Cansei de fazer reportagens estes anos todos sobre pessoas humildes presas por besteira, por furto de comida para os filhos ou rixas com vizinhos, que passaram um bom tempo na cadeia, até que fossem descobertos pela imprensa, porque não tinham condições de pagar um bom advogado e a Defensoria Pública não dá conta de todos os que precisam dela.
Teve o caso de um jovem juiz do Espírito Santo, mais de vinte anos atrás, que fez tudo ao contrário. Ao chegar numa comarca, mandava soltar os pés-de-chinelo presos por bebedeira ou briga com a mulher, e reabria os processos engavetados contra os poderosos do lugar que dormiam nas gavetas.
Fiquei sabendo da história dele pelo bom amigo e grande jornalista capixaba Rogério Medeiros. Depois de várias vezes transferido de comarca por adotar esta prática pouco usual no nosso Judiciário, desagradando as “pessoas de bem”, o juiz foi chamado de maluco e acabou sendo internado num hospital.
Nada mudou neste cenário nos últimos anos. Esta semana mesmo encontrei uma pequena nota no portal do jornal O Globo, com o romântico título “Desempregado é preso acusado de furtar R$ 1,25 de santa no Jardim Botânico de Santos”, que me chamou a atenção.

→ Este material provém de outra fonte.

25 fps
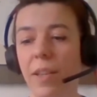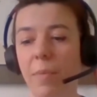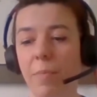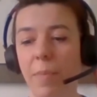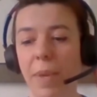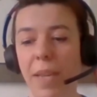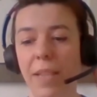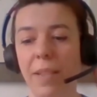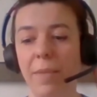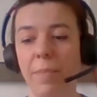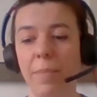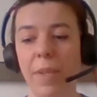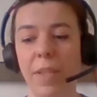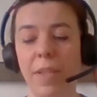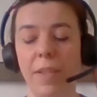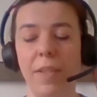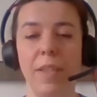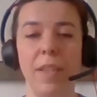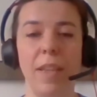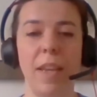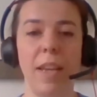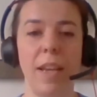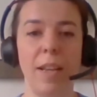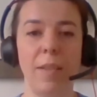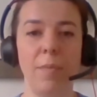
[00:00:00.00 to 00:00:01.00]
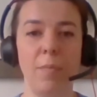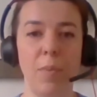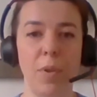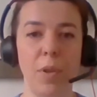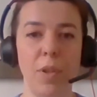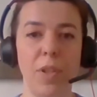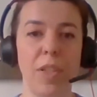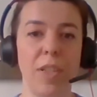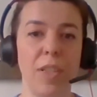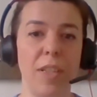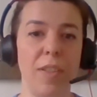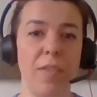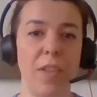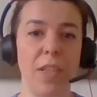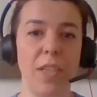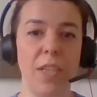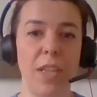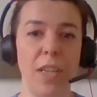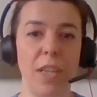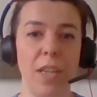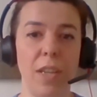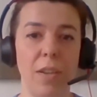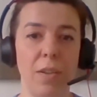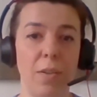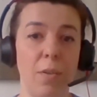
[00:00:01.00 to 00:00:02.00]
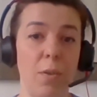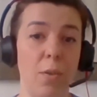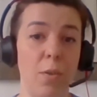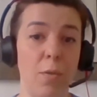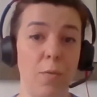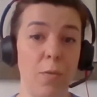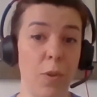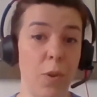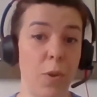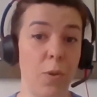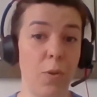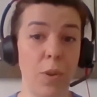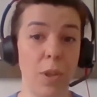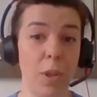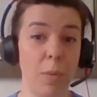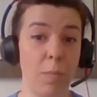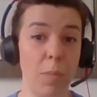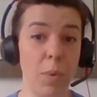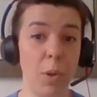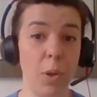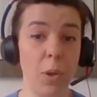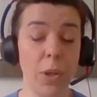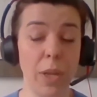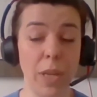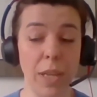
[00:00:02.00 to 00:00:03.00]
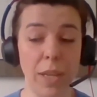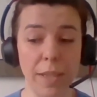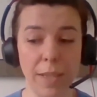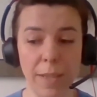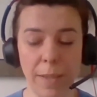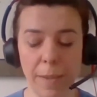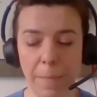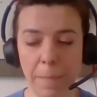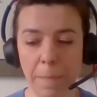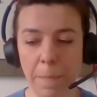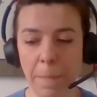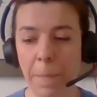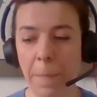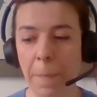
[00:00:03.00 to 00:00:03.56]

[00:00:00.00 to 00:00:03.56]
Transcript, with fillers: commitment and productivity of your employees.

Trata-se de mais uma história emblemática, como diria o Mino Carta:
“O desempregado Luciano do Nascimento Santos foi preso, na tarde de domingo, acusado de furto e dano ao patrimônio, após subtrair R$ 1,25 em moedas de uma gruta, depositadas ali em sinal de agradecimento a Nossa Senhora Aparecida, que fica no Jardim Botânico de Santos.

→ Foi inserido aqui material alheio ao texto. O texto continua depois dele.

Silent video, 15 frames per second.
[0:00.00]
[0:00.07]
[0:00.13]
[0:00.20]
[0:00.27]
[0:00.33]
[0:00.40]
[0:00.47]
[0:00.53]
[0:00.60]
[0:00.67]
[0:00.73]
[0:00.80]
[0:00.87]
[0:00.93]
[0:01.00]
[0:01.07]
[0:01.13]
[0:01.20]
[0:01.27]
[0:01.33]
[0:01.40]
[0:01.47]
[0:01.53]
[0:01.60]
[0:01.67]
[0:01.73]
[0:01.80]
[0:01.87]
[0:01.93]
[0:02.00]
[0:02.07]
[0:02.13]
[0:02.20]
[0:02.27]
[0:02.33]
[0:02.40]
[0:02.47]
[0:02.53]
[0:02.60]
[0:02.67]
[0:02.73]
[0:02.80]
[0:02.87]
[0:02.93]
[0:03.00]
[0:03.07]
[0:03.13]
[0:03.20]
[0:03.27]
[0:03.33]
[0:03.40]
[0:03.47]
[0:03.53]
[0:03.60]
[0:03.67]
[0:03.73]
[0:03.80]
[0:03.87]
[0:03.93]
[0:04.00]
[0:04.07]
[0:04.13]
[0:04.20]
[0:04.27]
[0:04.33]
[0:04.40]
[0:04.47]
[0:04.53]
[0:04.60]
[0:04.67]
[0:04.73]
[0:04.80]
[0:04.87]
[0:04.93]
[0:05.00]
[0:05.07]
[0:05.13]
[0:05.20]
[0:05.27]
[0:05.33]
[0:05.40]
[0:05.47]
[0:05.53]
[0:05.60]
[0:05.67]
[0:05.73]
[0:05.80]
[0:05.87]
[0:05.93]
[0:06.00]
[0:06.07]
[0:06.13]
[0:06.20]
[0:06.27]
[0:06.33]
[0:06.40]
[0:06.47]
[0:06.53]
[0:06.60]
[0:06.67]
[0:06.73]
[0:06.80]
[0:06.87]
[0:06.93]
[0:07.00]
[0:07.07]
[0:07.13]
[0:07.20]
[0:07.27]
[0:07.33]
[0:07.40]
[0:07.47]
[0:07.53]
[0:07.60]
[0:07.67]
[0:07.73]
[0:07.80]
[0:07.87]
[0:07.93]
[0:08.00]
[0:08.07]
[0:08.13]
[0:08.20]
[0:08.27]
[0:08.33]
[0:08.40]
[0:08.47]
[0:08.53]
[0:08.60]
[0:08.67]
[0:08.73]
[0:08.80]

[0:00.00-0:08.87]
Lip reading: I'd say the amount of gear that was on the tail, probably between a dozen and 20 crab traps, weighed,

Conforme o Boletim de Ocorrência, o rapaz teria quebrado uma redoma de vidro que protegia a imagem da padroeira do Brasil por volta das 13h10. Diante desse fato, os funcionários do equipamento público acionaram a equipe 465 do Canil da Guarda Municipal, formada pelos encarregados Cruz, Teixeira e Laurindo. Então, a equipe se deparou com Santos bebendo água em bebedouro no Jardim Botânico. Ele foi questionado sobre o delito, mas negou.
Ao ser revistado, foi encontrada a quantia de R$ 1,25 em moedas. A Guarda Municipal o prendeu na hora e o levou ao 1º Distrrito Policial de Santos. Como não houve flagrante, Santos acabou sendo liberado.
Conforme o Boletim de Ocorrência, o desempregado bebia com alguns homens, que teriam quebrado o vidro. Santos teria se apropriado de algumas moedas por estar sob influência do álcool, substância da qual é dependente, e de remédios controlados, porque é paciente da Seção Núcleo de Apoio Psicossocial (Senaps), equipamento da Secretaria Municipal da Saúde. O BO foi registrado pelo escrivão Emmanuel Carlos de C. Roque e pelo delegado Max Pilotto”.
Acionar o Canil da Guarda Municipal com três homens, mais o escrivão e o delegado para atender a esta insólita ocorrência? Só faltava cobrar fiança para liberar o indigente, acusado de furtar a fortuna de R$ 1,25, que hoje não paga um cafezinho na esquina.
Não teria sido mais rápido, barato e humano encaminhar logo o desempregado de volta para o Senaps, onde ele estava em tratamento? Quanto tempo vai levar agora para a polícia concluir o inquérito e a Justiça se pronunciar sobre o crime?
Enquanto isso, o jornalista Antonio Pimenta Neves, réu confesso do bárbaro e covarde assassinato de uma colega de trabalho, há quase uma decada, já julgado e condenado, continua livre e leve aguardando o julgamento dos seus recursos em diferentes latitudes da Justiça.
Neves pode ficar tranquilo. Tem bons advogados e, se demorar mais um pouco, será beneficado pela prescrição da pena ou por ter completado 70 anos. Ele é o mais notório exemplo da ”presunção de impunidade” adotada pelo STF de que fala o nosso Frederico Vasconcelos.